═══ Data to use

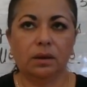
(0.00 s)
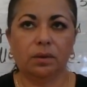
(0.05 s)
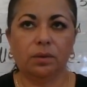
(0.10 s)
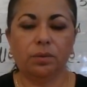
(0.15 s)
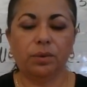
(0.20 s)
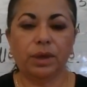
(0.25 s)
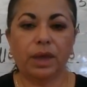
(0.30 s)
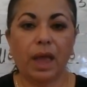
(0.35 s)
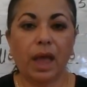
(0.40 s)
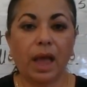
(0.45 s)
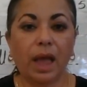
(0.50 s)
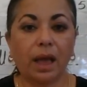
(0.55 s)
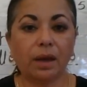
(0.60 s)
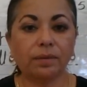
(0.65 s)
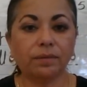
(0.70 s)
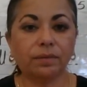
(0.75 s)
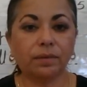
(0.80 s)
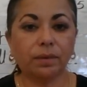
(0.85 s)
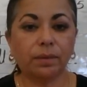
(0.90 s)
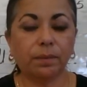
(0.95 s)
We
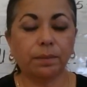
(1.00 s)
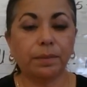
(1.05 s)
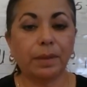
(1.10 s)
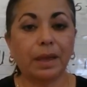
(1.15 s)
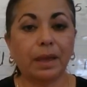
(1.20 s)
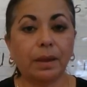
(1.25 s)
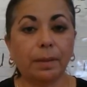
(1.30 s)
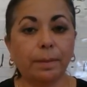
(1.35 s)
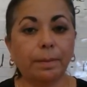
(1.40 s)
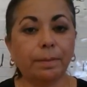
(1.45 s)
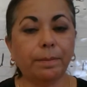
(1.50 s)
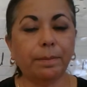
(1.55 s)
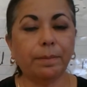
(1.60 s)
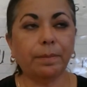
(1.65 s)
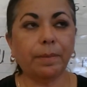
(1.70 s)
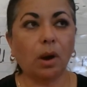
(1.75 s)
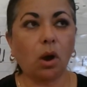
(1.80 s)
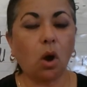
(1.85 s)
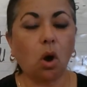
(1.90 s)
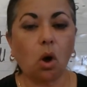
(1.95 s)
have
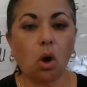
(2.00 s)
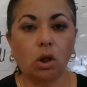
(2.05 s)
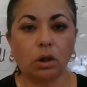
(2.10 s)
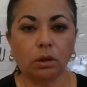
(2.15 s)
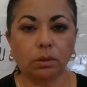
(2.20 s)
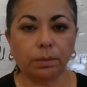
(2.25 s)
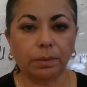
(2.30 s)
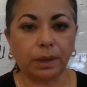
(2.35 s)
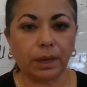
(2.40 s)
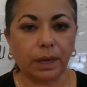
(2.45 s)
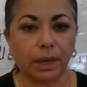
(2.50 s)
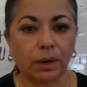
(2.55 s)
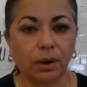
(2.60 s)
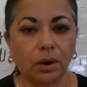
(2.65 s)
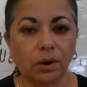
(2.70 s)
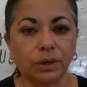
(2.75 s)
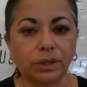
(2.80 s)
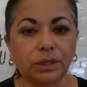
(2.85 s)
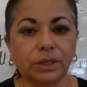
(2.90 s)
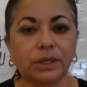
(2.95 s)
men, all men
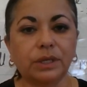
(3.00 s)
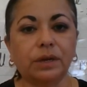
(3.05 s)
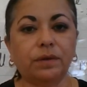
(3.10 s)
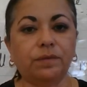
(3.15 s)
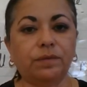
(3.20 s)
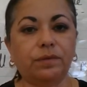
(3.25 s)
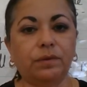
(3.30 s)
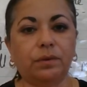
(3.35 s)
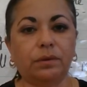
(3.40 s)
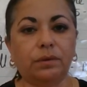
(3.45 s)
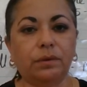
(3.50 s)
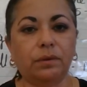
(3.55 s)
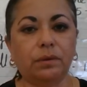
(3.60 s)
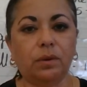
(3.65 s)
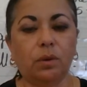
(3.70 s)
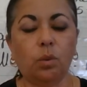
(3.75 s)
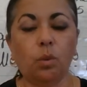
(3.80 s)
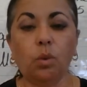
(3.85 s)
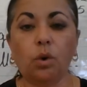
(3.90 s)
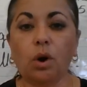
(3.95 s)
are sinful.
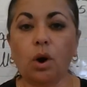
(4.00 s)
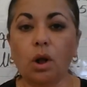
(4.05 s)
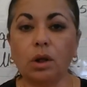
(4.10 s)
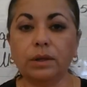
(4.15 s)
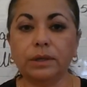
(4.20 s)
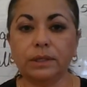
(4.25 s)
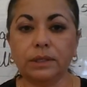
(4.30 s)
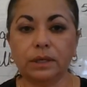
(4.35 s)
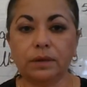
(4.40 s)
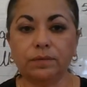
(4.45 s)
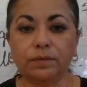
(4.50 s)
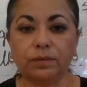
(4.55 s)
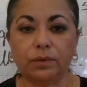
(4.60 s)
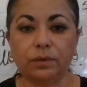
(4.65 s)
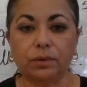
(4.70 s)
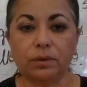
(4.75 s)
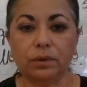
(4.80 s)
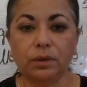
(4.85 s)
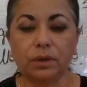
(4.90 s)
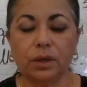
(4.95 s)
We're all
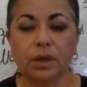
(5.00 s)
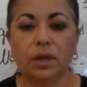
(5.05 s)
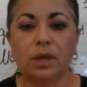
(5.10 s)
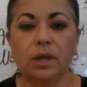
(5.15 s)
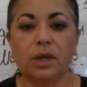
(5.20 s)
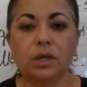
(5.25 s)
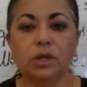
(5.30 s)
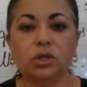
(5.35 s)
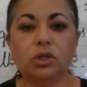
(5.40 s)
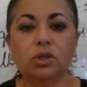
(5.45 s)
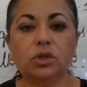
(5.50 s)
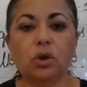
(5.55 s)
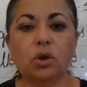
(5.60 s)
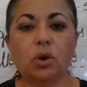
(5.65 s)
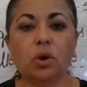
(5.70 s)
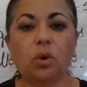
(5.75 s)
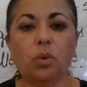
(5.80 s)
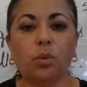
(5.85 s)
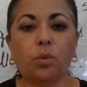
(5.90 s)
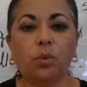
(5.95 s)
sinful.
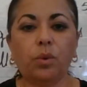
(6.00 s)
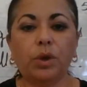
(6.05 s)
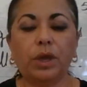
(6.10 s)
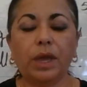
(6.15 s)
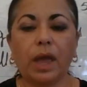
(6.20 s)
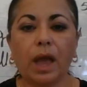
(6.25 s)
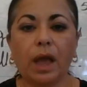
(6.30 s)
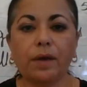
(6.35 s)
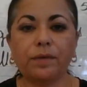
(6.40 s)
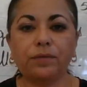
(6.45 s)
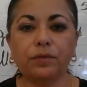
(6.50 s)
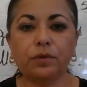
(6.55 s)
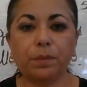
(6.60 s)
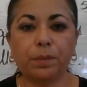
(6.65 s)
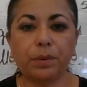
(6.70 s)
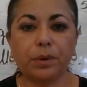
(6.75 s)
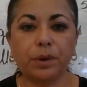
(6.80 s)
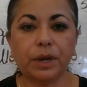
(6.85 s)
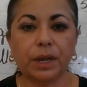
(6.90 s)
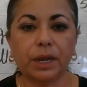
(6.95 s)
So we have to
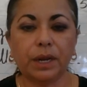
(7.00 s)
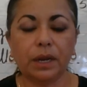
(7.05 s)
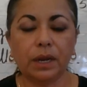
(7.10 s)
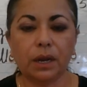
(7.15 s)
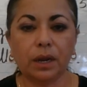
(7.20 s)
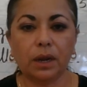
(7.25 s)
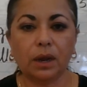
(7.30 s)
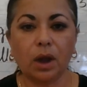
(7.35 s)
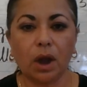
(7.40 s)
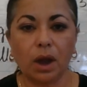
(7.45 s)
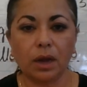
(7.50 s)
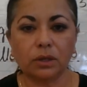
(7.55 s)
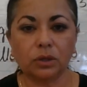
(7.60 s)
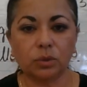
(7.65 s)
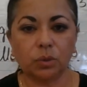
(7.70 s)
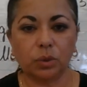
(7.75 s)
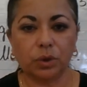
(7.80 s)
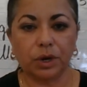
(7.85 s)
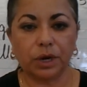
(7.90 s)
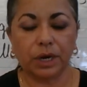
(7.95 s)
put in God's
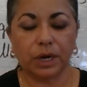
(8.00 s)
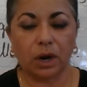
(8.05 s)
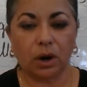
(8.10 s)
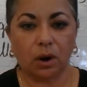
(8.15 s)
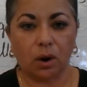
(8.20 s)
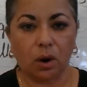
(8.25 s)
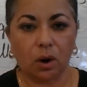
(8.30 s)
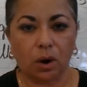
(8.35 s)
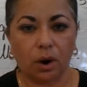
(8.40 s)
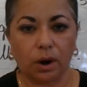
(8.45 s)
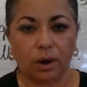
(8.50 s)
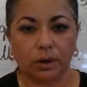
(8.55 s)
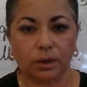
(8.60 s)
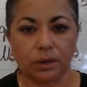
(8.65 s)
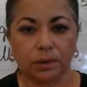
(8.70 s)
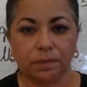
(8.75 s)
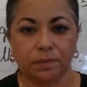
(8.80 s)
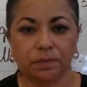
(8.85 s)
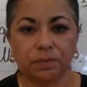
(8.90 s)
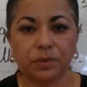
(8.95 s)
word in our heart
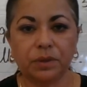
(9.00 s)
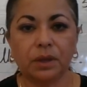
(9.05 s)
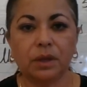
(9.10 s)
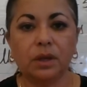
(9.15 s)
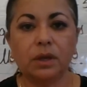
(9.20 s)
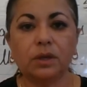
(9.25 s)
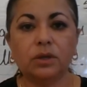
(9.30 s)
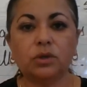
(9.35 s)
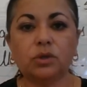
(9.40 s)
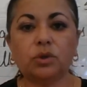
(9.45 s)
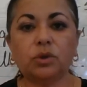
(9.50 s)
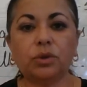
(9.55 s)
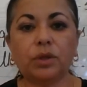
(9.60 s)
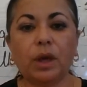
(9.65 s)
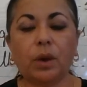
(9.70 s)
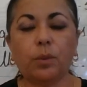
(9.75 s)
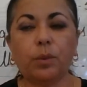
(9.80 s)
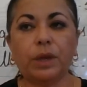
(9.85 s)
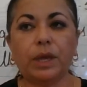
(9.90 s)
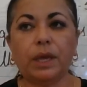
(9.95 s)
so
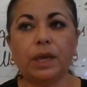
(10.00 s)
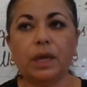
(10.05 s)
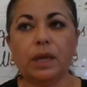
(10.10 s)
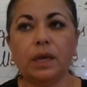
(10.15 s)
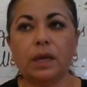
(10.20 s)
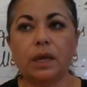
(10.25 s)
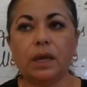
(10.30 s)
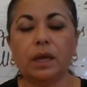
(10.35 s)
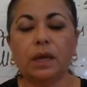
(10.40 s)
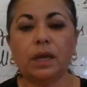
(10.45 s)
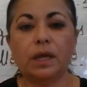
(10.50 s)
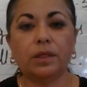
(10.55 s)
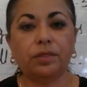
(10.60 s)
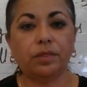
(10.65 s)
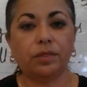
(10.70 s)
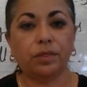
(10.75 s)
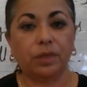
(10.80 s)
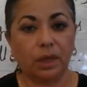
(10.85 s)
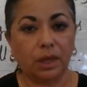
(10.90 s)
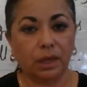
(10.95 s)
that we
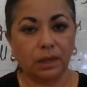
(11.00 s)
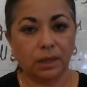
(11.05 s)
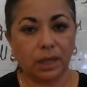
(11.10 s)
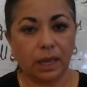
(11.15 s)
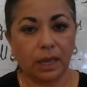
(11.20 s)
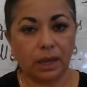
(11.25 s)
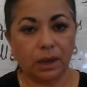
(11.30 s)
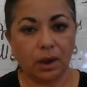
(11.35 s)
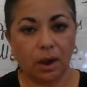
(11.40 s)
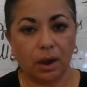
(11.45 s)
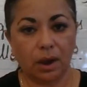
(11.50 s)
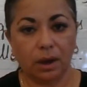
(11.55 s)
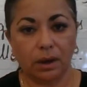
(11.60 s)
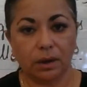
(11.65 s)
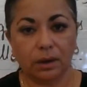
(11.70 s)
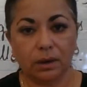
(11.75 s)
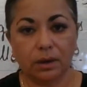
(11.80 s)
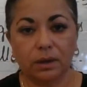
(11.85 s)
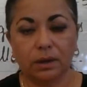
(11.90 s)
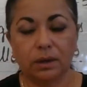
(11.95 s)
think like God,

══════

(About this task)
Each entry should be output word for word, with no pictures carried over.

(Response to the task)
(0.00 s)
(0.05 s)
(0.10 s)
(0.15 s)
(0.20 s)
(0.25 s)
(0.30 s)
(0.35 s)
(0.40 s)
(0.45 s)
(0.50 s)
(0.55 s)
(0.60 s)
(0.65 s)
(0.70 s)
(0.75 s)
(0.80 s)
(0.85 s)
(0.90 s)
(0.95 s)
We
(1.00 s)
(1.05 s)
(1.10 s)
(1.15 s)
(1.20 s)
(1.25 s)
(1.30 s)
(1.35 s)
(1.40 s)
(1.45 s)
(1.50 s)
(1.55 s)
(1.60 s)
(1.65 s)
(1.70 s)
(1.75 s)
(1.80 s)
(1.85 s)
(1.90 s)
(1.95 s)
have
(2.00 s)
(2.05 s)
(2.10 s)
(2.15 s)
(2.20 s)
(2.25 s)
(2.30 s)
(2.35 s)
(2.40 s)
(2.45 s)
(2.50 s)
(2.55 s)
(2.60 s)
(2.65 s)
(2.70 s)
(2.75 s)
(2.80 s)
(2.85 s)
(2.90 s)
(2.95 s)
men, all men
(3.00 s)
(3.05 s)
(3.10 s)
(3.15 s)
(3.20 s)
(3.25 s)
(3.30 s)
(3.35 s)
(3.40 s)
(3.45 s)
(3.50 s)
(3.55 s)
(3.60 s)
(3.65 s)
(3.70 s)
(3.75 s)
(3.80 s)
(3.85 s)
(3.90 s)
(3.95 s)
are sinful.
(4.00 s)
(4.05 s)
(4.10 s)
(4.15 s)
(4.20 s)
(4.25 s)
(4.30 s)
(4.35 s)
(4.40 s)
(4.45 s)
(4.50 s)
(4.55 s)
(4.60 s)
(4.65 s)
(4.70 s)
(4.75 s)
(4.80 s)
(4.85 s)
(4.90 s)
(4.95 s)
We're all
(5.00 s)
(5.05 s)
(5.10 s)
(5.15 s)
(5.20 s)
(5.25 s)
(5.30 s)
(5.35 s)
(5.40 s)
(5.45 s)
(5.50 s)
(5.55 s)
(5.60 s)
(5.65 s)
(5.70 s)
(5.75 s)
(5.80 s)
(5.85 s)
(5.90 s)
(5.95 s)
sinful.
(6.00 s)
(6.05 s)
(6.10 s)
(6.15 s)
(6.20 s)
(6.25 s)
(6.30 s)
(6.35 s)
(6.40 s)
(6.45 s)
(6.50 s)
(6.55 s)
(6.60 s)
(6.65 s)
(6.70 s)
(6.75 s)
(6.80 s)
(6.85 s)
(6.90 s)
(6.95 s)
So we have to
(7.00 s)
(7.05 s)
(7.10 s)
(7.15 s)
(7.20 s)
(7.25 s)
(7.30 s)
(7.35 s)
(7.40 s)
(7.45 s)
(7.50 s)
(7.55 s)
(7.60 s)
(7.65 s)
(7.70 s)
(7.75 s)
(7.80 s)
(7.85 s)
(7.90 s)
(7.95 s)
put in God's
(8.00 s)
(8.05 s)
(8.10 s)
(8.15 s)
(8.20 s)
(8.25 s)
(8.30 s)
(8.35 s)
(8.40 s)
(8.45 s)
(8.50 s)
(8.55 s)
(8.60 s)
(8.65 s)
(8.70 s)
(8.75 s)
(8.80 s)
(8.85 s)
(8.90 s)
(8.95 s)
word in our heart
(9.00 s)
(9.05 s)
(9.10 s)
(9.15 s)
(9.20 s)
(9.25 s)
(9.30 s)
(9.35 s)
(9.40 s)
(9.45 s)
(9.50 s)
(9.55 s)
(9.60 s)
(9.65 s)
(9.70 s)
(9.75 s)
(9.80 s)
(9.85 s)
(9.90 s)
(9.95 s)
so
(10.00 s)
(10.05 s)
(10.10 s)
(10.15 s)
(10.20 s)
(10.25 s)
(10.30 s)
(10.35 s)
(10.40 s)
(10.45 s)
(10.50 s)
(10.55 s)
(10.60 s)
(10.65 s)
(10.70 s)
(10.75 s)
(10.80 s)
(10.85 s)
(10.90 s)
(10.95 s)
that we
(11.00 s)
(11.05 s)
(11.10 s)
(11.15 s)
(11.20 s)
(11.25 s)
(11.30 s)
(11.35 s)
(11.40 s)
(11.45 s)
(11.50 s)
(11.55 s)
(11.60 s)
(11.65 s)
(11.70 s)
(11.75 s)
(11.80 s)
(11.85 s)
(11.90 s)
(11.95 s)
think like God,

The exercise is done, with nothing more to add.